Test Case: The Prescription That Should Never Be Written
A 72 year old male. Creatinine 2.8 mg/dL. Currently on Warfarin, Metformin, Amlodipine, and Omeprazole. A new prescription comes in for Ciprofloxacin 500mg.
patient = {
"age": 72,
"sex": "M",
"creatinine": 2.8,
"current_drugs": ["Warfarin", "Metformin", "Amlodipine", "Omeprazole"],
}
result = audit_prescription(patient, "Ciprofloxacin", 500, "mg")
for key, val in result.items():
print(f"{key}: {val}")
Output:
drug: Ciprofloxacin
dose: 500 mg
eGFR: 23.2
ckd_stage: G4 - Severely decreased
verdict: REJECT
findings: ['INTERACTION: Ciprofloxacin x Warfarin = MAJOR',
'RENAL: eGFR 23.2 mL/min (G4 - Severely decreased). Reduce dose by 50%, monitor closely']
Two problems caught:
-
Ciprofloxacin and Warfarin is a MAJOR interaction. Fluoroquinolones inhibit warfarin metabolism, causing INR to spike. This is a well documented cause of bleeding events and a frequent source of adverse drug reactions in Indian hospitals.
-
eGFR of 23.2 means Stage G4 kidney disease. At this GFR, Ciprofloxacin needs a 50% dose reduction. The standard 500mg dose is too high. The engine recommends 200mg with close monitoring.
Either of these alone is a red flag. Together, this prescription is a REJECT.
What A Clean Prescription Looks Like
Same patient, different drug. Amlodipine 5mg (which the patient is already on, just a refill):
result = audit_prescription(patient, "Amlodipine", 5, "mg")

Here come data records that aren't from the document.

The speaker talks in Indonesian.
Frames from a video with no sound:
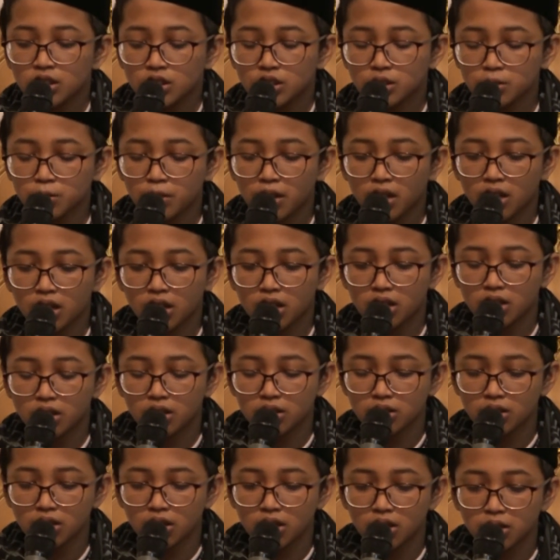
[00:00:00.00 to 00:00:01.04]

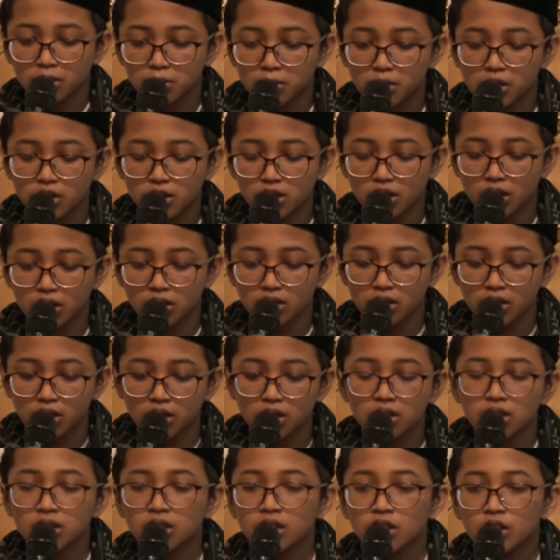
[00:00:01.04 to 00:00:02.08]
Subhanallah, Masya
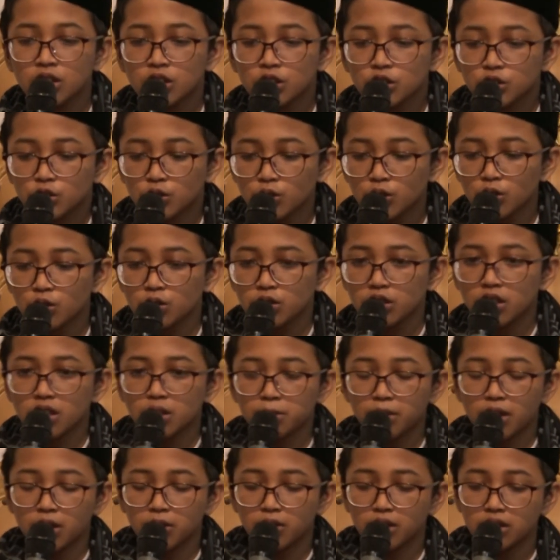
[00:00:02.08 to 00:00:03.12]
Allah. Sungguh
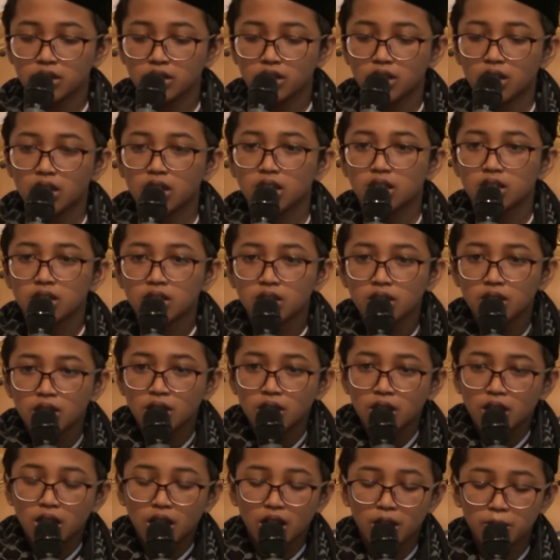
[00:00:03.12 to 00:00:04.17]
dermawannya
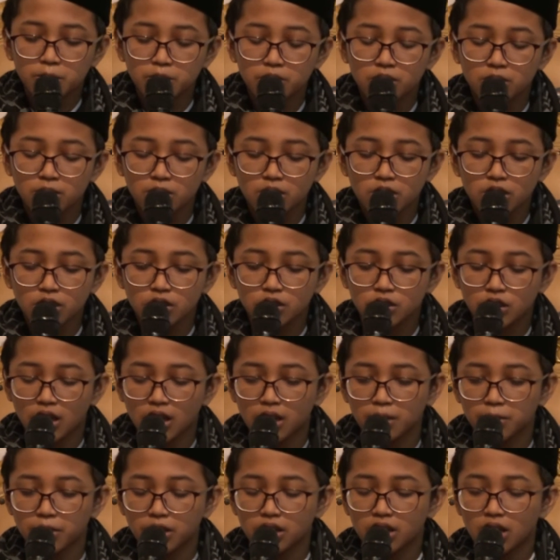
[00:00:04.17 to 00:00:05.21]
Ab
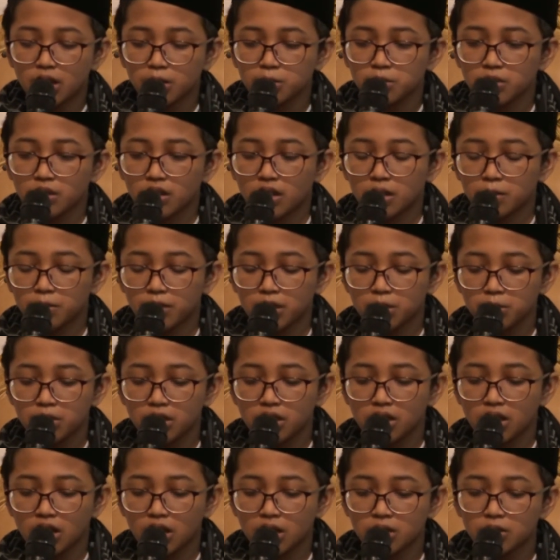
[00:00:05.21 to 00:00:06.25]
sahabat Abdurrahman
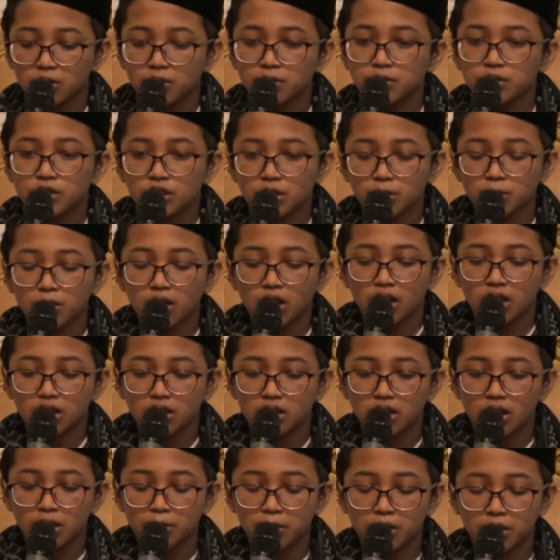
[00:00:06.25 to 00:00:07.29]
bin Auf. Semoga
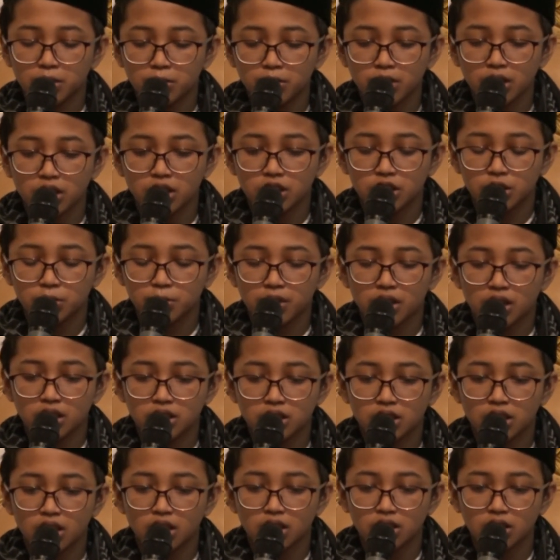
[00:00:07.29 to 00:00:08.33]
dapat
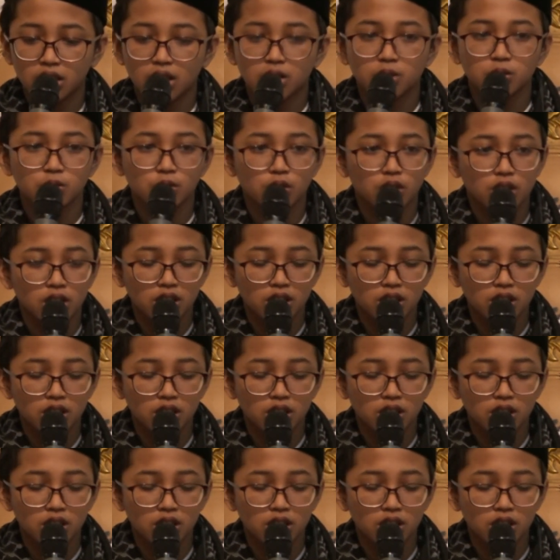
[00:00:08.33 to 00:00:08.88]
menginspirasi kita untuk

print(f"verdict: {result['verdict']}")
print(f"findings: {result['findings']}")
verdict: SAFE
findings: ['No issues detected']
No interactions with current medications. Amlodipine doesn't need renal adjustment (it's hepatically metabolized). Dose is within range. SAFE.
Where This Fits
This auditor runs in under a second. It could sit behind any prescription entry form in any EMR. Every time a doctor writes a prescription, this runs in the background and returns SAFE, WARNING, or REJECT before the order goes through.
The underlying engine has 106 drugs across 30+ categories with full PK profiles, interaction maps, and renal/hepatic adjustment protocols. The audit_prescription function above is just one way to wire them together. Adapt it, extend it, embed it.
Professional biomedical software. All clinical outputs should be validated by qualified professionals before patient care application.